OPTION SKIPREC=60000
OMIT COND=(5,14,CH,EQ,C'00000000000000',OR,
5,14,CH,EQ,C'99999999999999')
INREC IFTHEN=(WHEN=(79,4,CH,EQ,C'XXXX'),
PARSE=(%01=(STARTAFT=C'<idrequest>',
ENDBEFR=C'</idrequest>',FIXLEN=8)),
BUILD=(1:1,4,5:%01,13:C'¦',14:5,4000)),
IFTHEN=(WHEN=(79,4,CH,EQ,C'YYYY'),
PARSE=(%02=(STARTAFT=C'?><',FIXLEN=4)),
BUILD=(1:1,4,5:259,8,13:C'¦',14:5,4000))
OUTFIL REMOVECC,VTOF,BUILD=(1:5,4013),VLFILL=C' '
SORT FIELDS=(1,8,CH,A)
SUM FIELDS=NONE
We have a VB input file (relevant attrib given below) which has over 60 mil records in xml layout (this dataset is a combined unsorted data pool of over 50 datasets from different sources). These records are a mix of variable and fixed format records, meaning - in case of fixed format, data is present at a specific location controlled by record layout copybooks, au-contraire in case of variable layout records, data is free-form. Variable record data is built by reference modification and padding of xml tags.
Organization . . . : PS
Record format . . . : VB
Record length . . . : 30018
Block size . . . . : 30022
Both the aforementioned record types present in this dataset have an identifier (259,8 --> for fixed layout; preceding </idrequest> tag for variable layout). The aim is to extract unique identifiers records from the input file.
Current approach:
a. Since the input is variable length, hence extend the records temporarily towards left.

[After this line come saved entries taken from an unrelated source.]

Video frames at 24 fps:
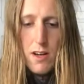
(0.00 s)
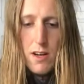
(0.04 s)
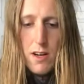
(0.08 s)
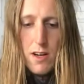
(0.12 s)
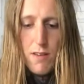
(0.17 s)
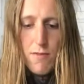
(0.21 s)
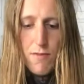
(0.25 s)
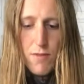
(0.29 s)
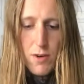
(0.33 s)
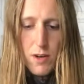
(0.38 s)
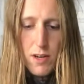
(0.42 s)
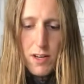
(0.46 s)

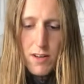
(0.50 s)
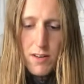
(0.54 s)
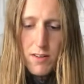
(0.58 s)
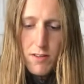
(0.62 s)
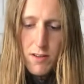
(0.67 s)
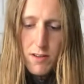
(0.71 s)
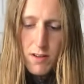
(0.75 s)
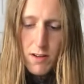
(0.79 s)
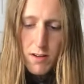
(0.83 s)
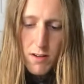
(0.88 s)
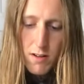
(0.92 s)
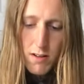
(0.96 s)
if you
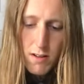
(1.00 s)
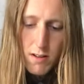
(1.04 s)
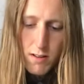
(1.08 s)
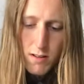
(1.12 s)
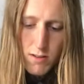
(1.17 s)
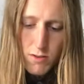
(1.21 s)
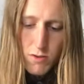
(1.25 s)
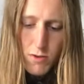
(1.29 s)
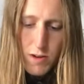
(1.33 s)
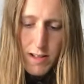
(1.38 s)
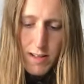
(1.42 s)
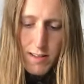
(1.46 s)
can
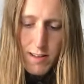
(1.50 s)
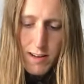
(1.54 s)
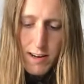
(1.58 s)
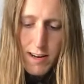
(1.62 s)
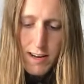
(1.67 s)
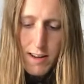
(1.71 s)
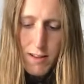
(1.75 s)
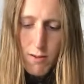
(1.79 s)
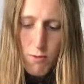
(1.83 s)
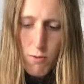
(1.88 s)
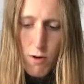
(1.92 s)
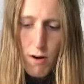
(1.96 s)
translate
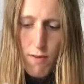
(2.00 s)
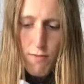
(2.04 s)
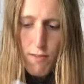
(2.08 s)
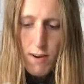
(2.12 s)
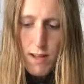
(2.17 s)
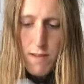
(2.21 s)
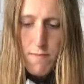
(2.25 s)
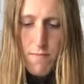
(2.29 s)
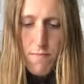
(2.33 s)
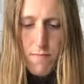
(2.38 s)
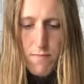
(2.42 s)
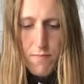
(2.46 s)
it
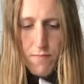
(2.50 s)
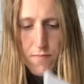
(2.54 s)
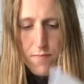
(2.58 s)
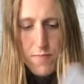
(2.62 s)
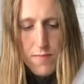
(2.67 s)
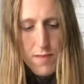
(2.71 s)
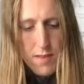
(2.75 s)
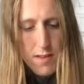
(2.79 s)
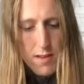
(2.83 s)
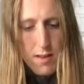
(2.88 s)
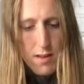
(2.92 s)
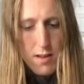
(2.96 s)
roughly.
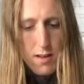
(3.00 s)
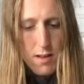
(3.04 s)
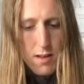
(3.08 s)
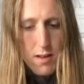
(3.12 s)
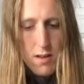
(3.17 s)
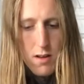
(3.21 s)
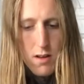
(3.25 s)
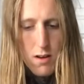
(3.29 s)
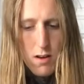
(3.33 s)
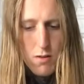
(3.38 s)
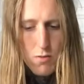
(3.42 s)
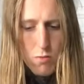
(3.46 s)

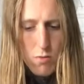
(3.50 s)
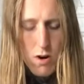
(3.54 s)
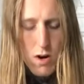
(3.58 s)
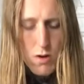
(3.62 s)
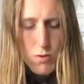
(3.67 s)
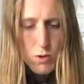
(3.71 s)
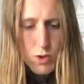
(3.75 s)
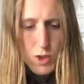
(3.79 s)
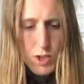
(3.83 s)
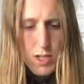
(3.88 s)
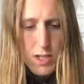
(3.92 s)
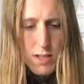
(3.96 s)
Wow,
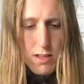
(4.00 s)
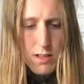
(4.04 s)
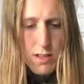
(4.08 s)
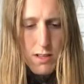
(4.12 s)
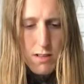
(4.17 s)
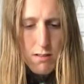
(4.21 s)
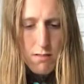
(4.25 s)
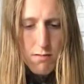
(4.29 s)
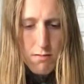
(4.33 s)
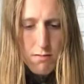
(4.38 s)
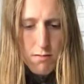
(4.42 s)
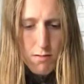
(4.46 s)
shit,
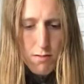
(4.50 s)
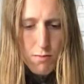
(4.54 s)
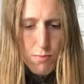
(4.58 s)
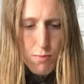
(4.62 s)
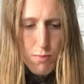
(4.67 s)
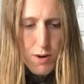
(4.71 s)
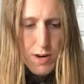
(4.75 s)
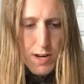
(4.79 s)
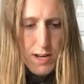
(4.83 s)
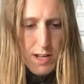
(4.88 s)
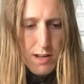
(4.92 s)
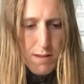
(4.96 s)
this is a
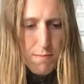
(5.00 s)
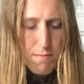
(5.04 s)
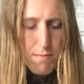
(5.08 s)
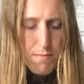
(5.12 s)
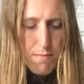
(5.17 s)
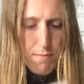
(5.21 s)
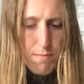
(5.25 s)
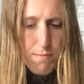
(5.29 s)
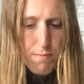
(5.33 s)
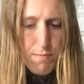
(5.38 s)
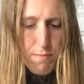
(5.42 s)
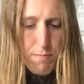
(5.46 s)
pretty
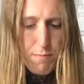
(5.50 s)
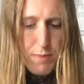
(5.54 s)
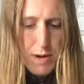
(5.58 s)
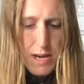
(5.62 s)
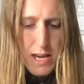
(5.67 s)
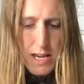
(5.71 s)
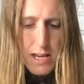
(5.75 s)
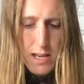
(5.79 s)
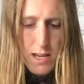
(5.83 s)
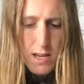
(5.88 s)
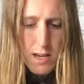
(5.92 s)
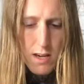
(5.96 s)

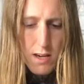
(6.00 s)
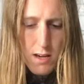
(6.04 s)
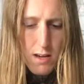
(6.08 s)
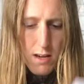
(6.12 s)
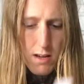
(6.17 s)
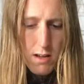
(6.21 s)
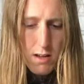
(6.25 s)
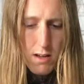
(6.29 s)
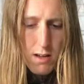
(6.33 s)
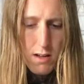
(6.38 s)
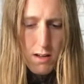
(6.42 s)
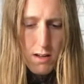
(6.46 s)
big
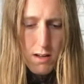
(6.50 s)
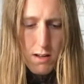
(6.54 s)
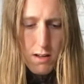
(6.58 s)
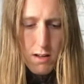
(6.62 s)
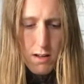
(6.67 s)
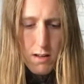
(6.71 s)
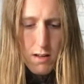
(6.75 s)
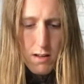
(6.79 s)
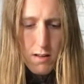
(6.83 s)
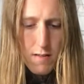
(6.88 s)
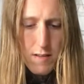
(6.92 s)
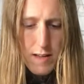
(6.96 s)

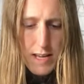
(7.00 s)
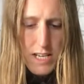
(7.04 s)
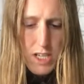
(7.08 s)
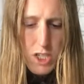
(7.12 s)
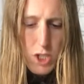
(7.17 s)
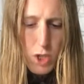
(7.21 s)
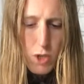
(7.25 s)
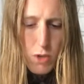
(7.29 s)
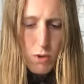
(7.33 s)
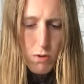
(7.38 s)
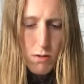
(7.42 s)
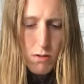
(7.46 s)

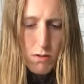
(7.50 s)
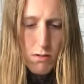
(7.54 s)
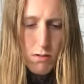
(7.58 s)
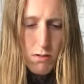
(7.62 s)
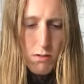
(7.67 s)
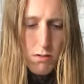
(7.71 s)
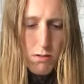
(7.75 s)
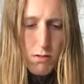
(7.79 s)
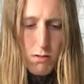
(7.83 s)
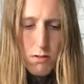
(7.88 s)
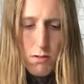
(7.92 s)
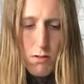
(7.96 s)
issue.
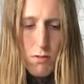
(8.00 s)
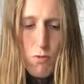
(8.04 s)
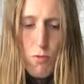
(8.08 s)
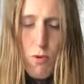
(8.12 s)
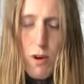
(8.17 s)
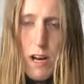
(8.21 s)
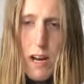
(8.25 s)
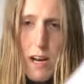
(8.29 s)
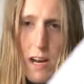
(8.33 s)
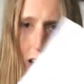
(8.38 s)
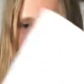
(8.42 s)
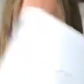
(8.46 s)

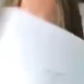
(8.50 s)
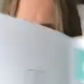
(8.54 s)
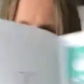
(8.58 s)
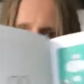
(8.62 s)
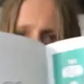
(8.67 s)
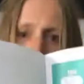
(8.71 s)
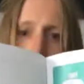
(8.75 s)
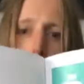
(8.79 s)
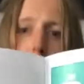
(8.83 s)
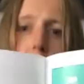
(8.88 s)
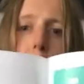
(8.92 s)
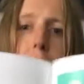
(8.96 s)
Really
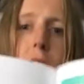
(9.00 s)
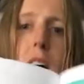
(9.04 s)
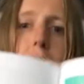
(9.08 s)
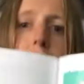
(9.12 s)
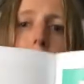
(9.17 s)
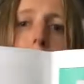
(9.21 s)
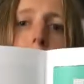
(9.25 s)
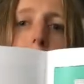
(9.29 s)
like the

b. Dump the identifier in this extended field
c. Once INREC processing is completed, SORT the data and apply SUM FIELD=NONE on the extended key
Problem with this approach:
a. I feel that this code can be made better- much better; it is very clunky at the moment.
b. If the record count is increased by even a mil, the SORTing goes haywire
c. To fix the problem in point-b, a two step approach is taken, i.e. build the INREC data first; and then have another step which SORTs and SUM FIELDS the key position.
Any suggestions on trimming the above SORT card are much appreciated.
PS: The SKIPREC is to avoid a junk chunk of data, and can be ignored. The 'XXXX' and 'YYYY' are identifiers that segregate the fixed/variable records. Xs are variable records, Ys are fixed records.
Thank you.